WORK TO COMPLETE: With the pictures omitted, output word for word the lines from the one containing "[0:00.00-0:01.00]" through the end of the records.

# # #

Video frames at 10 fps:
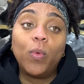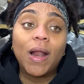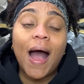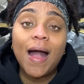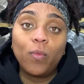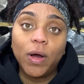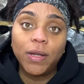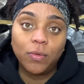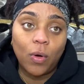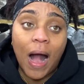what I
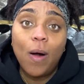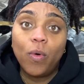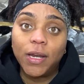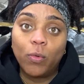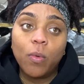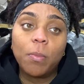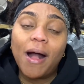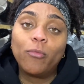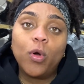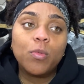wanted.
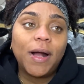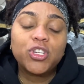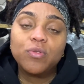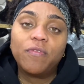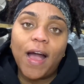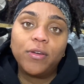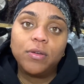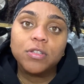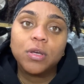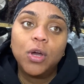What were my true
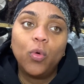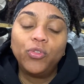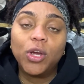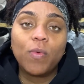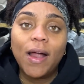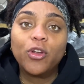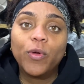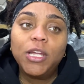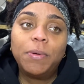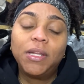values? Did Rhonda
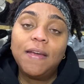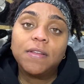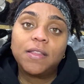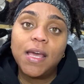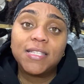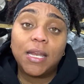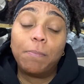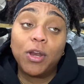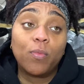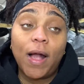really believe the things that have
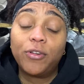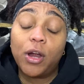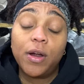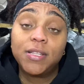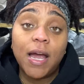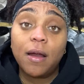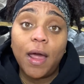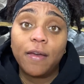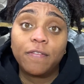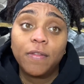been around her entire
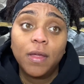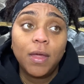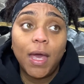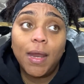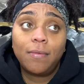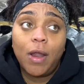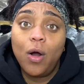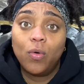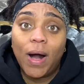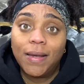life? And
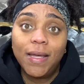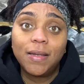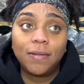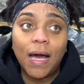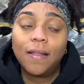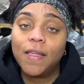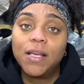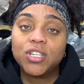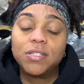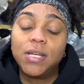no, I didn't. A lot of
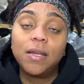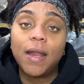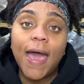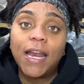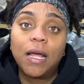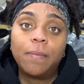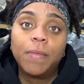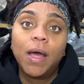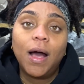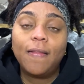things just didn't add
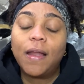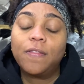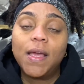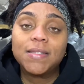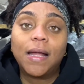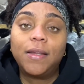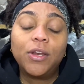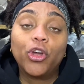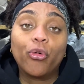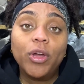up. A lot of things I
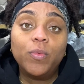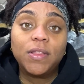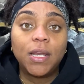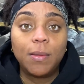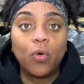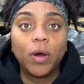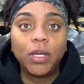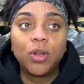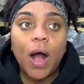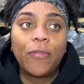didn't agree with anymore.
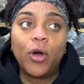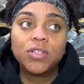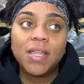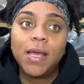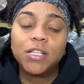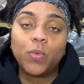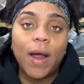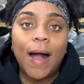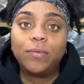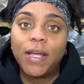Those things were
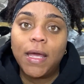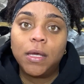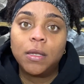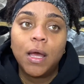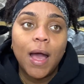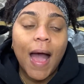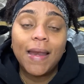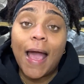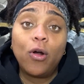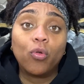outdated. I
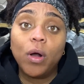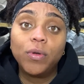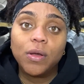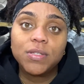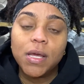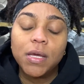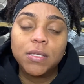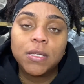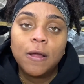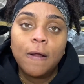had outgrown those things,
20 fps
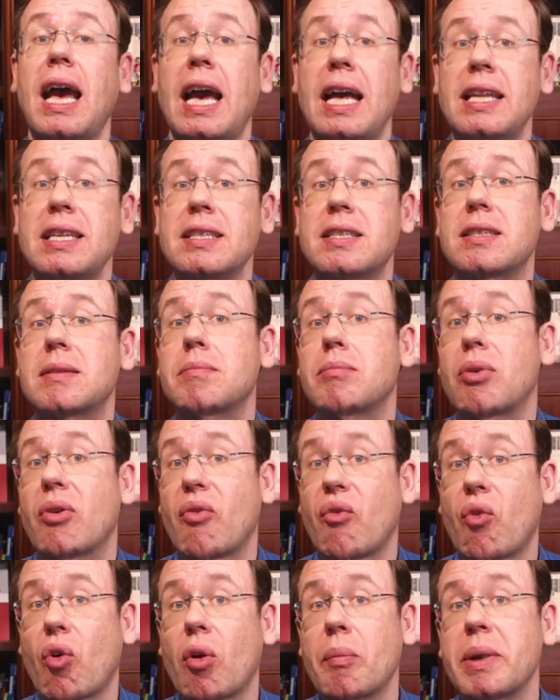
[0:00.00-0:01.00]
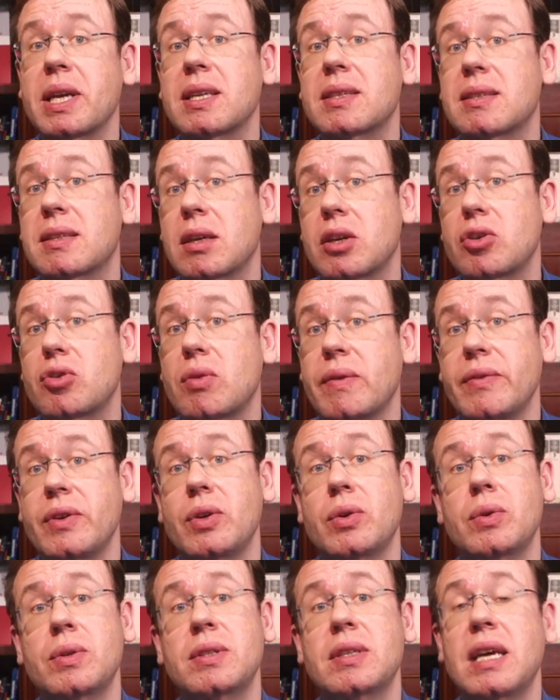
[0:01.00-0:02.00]
Hence, performing such
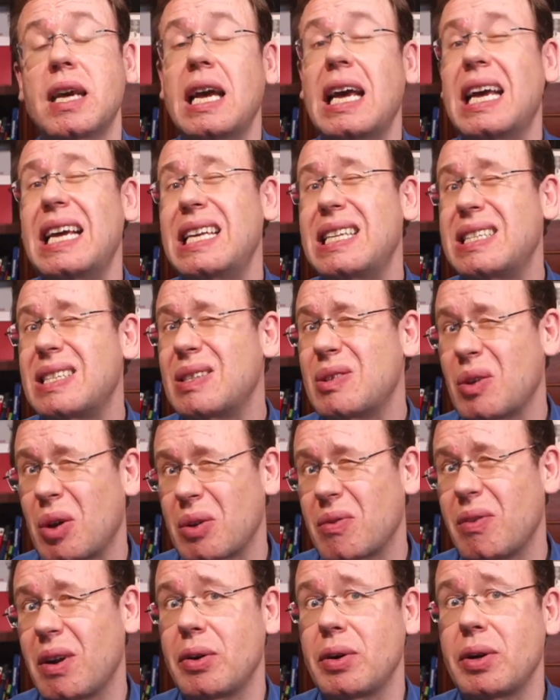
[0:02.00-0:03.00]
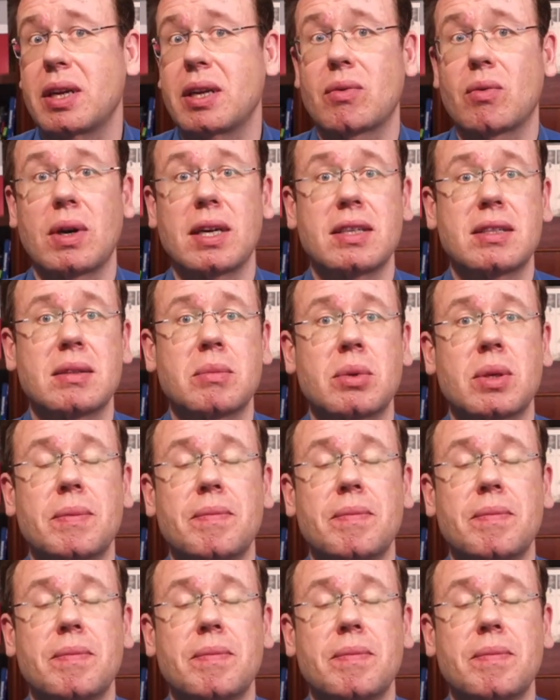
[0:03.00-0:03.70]
reviews is not very advisable.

# # #

OUTPUT FOR THIS TASK:
[0:00.00-0:01.00]
[0:01.00-0:02.00]
Hence, performing such
[0:02.00-0:03.00]
[0:03.00-0:03.70]
reviews is not very advisable.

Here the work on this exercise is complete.